● Problem
What is needed is the full set of records, word for word, with no pictures.
Task data Start Marker
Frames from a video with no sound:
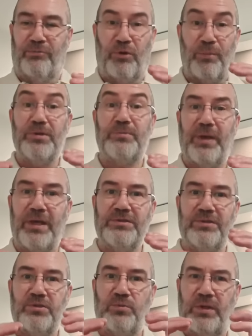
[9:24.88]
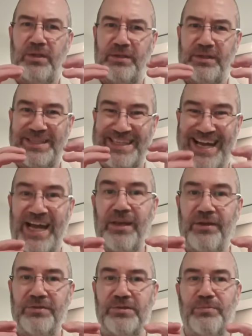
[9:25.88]
rubber spacers with
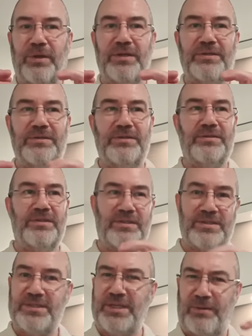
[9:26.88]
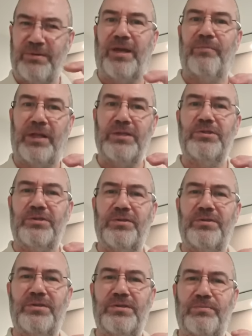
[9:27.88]
nylon spacers, same
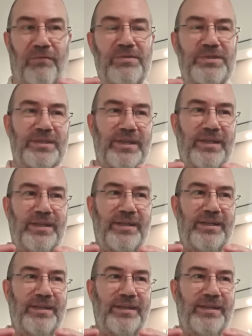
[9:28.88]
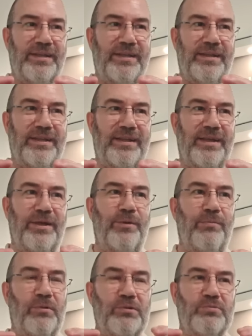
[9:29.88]
dimensions, obviously
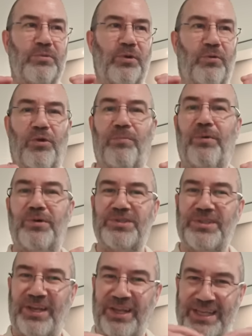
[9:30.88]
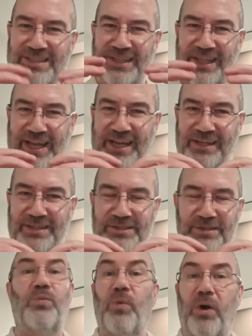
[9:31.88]
much more robust and less likely
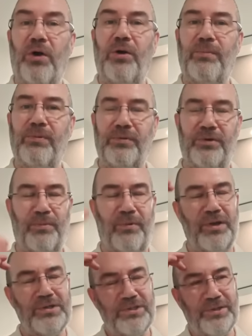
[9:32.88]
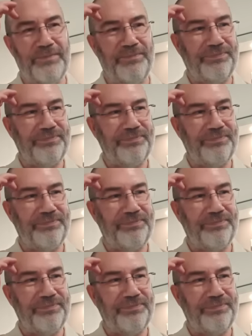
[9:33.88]
to warp under pressure.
Task data End Marker
● The answer
Frames from a video with no sound:
[9:24.88]
[9:25.88]
rubber spacers with
[9:26.88]
[9:27.88]
nylon spacers, same
[9:28.88]
[9:29.88]
dimensions, obviously
[9:30.88]
[9:31.88]
much more robust and less likely
[9:32.88]
[9:33.88]
to warp under pressure.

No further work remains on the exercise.